Economists estimate that the loss of services is costing the Scottish economy over £50m every week that the disruption lasts, depressing footfall in our towns and high streets, further delaying a return to the office for many employees and damaging the hospitality sector and decimating the night-time economy.
The impacts are being felt by the sectors of the economy hardest hit by the COVID-19 pandemic, amongst the last to reopen and those in the most precarious stages of recovery.
With the recent news that Aself members have accepted a renewed pay offer by ScotRail, it is urgent that the full timetable comes back into operation as soon as possible.
Take a step back to look at the wider Scottish transport policy landscape and issues such as the ferry fleet, unfit for the future and in desperate need of upgrading to serve our island communities and businesses also stands out as another area of concern.
Again, the nationalised Ferguson Shipyard in Inverclyde which has now seen the taxpayer foot over £240m, two-and-a-half times the original budget intended, to produce two additional ferries has been widely criticised and damages Scotland’s global standing.
Add in the ongoing failure to find a suitable private sector operator for Glasgow Prestwick Airport and it’s clear that the Scottish Government don’t have their transport troubles to seek.
Bubbling away in the background, lost amongst the myriad of transport reviews, strategies and consultations are the many other long delayed or now overdue promised transport improvements from the dualling of the A9 and A96 to improved rail infrastructure and electric vehicle charging point rollouts.
Many of Scotland’s businesses support the Scottish Government’s ambitions to reach Net Zero emissions by 2045, however, without Holyrood delivering on a fully functioning transport infrastructure that’s fit for the 21st century, greater investment in green transport options and support to enable businesses transition, it’s increasingly unlikely Scotland’s climate change goals will be met on time.
The Scottish Government’s focus on active travel is right and important, however, getting people out of their cars and onto public transport, cycling and walking requires those services to be reliable, affordable and accessible.

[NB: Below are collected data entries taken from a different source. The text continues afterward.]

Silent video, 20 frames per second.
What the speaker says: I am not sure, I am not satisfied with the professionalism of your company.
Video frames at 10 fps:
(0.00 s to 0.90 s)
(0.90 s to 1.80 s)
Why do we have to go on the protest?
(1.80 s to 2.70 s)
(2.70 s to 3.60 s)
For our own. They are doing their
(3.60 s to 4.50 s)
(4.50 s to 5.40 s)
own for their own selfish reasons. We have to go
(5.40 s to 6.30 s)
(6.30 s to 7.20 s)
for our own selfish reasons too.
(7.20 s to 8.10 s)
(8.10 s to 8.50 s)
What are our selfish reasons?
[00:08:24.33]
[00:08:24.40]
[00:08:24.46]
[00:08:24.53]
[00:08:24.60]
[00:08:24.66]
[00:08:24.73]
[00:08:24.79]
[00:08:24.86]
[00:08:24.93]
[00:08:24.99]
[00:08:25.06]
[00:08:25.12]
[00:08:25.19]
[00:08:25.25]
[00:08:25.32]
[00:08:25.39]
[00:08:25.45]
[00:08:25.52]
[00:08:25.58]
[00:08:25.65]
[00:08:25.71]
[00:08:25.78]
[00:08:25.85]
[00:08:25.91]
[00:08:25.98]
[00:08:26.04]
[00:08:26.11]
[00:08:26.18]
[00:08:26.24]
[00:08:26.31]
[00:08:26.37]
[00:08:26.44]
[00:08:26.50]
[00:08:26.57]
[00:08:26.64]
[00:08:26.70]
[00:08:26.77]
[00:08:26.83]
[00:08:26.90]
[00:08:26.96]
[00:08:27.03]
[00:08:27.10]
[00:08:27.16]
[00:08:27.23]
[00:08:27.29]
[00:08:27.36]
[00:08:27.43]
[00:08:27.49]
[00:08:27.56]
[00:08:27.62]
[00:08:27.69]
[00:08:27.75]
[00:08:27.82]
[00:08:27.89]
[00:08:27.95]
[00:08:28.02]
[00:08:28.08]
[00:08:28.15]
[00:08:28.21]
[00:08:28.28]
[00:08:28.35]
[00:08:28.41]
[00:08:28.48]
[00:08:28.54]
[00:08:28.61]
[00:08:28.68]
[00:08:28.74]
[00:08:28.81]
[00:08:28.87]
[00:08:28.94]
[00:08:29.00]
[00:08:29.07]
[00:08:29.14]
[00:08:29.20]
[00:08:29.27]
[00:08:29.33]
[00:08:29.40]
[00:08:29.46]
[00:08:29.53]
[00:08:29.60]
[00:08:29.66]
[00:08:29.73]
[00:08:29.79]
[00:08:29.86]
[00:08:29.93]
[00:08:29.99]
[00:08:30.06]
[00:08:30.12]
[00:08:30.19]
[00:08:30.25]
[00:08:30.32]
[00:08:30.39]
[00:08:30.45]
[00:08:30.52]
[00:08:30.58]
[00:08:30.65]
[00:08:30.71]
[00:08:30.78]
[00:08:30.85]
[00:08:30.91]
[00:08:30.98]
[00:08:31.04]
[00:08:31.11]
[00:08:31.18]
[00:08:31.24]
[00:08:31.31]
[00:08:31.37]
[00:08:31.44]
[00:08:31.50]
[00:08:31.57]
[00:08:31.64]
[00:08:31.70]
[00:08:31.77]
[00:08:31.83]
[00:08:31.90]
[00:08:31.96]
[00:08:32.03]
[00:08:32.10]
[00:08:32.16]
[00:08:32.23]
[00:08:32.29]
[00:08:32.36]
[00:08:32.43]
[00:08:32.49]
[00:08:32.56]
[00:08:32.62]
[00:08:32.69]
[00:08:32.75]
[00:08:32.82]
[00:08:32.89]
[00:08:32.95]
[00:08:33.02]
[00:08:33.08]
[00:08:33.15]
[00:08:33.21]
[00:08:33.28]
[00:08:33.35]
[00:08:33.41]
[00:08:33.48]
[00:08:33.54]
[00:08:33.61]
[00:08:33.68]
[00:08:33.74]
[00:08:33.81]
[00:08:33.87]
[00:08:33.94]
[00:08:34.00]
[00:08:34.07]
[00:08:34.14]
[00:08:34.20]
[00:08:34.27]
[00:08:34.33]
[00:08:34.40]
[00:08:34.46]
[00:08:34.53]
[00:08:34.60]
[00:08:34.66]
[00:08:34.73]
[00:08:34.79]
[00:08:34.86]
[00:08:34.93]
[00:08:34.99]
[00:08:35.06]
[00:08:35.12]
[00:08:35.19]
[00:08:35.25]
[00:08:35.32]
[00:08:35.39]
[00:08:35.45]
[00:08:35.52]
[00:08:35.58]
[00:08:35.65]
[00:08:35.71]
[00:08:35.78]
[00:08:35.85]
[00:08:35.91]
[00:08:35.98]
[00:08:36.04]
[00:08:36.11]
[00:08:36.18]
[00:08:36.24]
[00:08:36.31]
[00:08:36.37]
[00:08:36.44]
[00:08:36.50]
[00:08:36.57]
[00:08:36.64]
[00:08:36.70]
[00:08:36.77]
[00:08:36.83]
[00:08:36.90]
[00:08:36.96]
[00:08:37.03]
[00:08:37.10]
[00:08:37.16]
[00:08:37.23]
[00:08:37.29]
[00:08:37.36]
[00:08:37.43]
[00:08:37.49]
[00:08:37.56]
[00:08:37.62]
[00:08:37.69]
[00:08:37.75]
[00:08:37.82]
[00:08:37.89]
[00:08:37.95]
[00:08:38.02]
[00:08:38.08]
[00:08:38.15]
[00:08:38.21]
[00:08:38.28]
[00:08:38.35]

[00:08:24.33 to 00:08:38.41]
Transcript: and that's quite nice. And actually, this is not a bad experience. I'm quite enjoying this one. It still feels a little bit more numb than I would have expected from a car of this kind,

For too many people today across Scotland, that simply isn’t the case.
The rising cost of doing business, through increased wages, electricity, material and fuel costs means that 7 out of 10 Scottish businesses are likely to raise their prices over this quarter to stay financially viable, according to research by Scottish Chambers of Commerce.
Combined, it’s clear that the Scottish and UK Government’s must take a partnership approach alongside business to help resolve these problems that span across the labour market and are now beginning to impact on transport infrastructure delivery.
It’s not a lack of ambition, but a lack of delivery that is a key factor.
For example, the Clyde Metro represents a multi-billion investment opportunity which, when complete, could better connect over 1.5 million people to employment, education, and health services in and around the Glasgow City Region revolutionising the regions economy, yet the shovels still aren’t in the ground.
Businesses and our economy need to see better progress and swiftly when it comes to the transport agenda.
Scotland’s economic recovery and future success hinges on our collective ability to deliver an integrated, world class transport system that connects Scotland’s businesses and people domestically and has unrivalled international links.
Investment and collaboration with businesses is essential to deliver this.
People and skills are also required to make investment a success.
It’s time to shift Scotland’s transport offering up a gear and start delivering.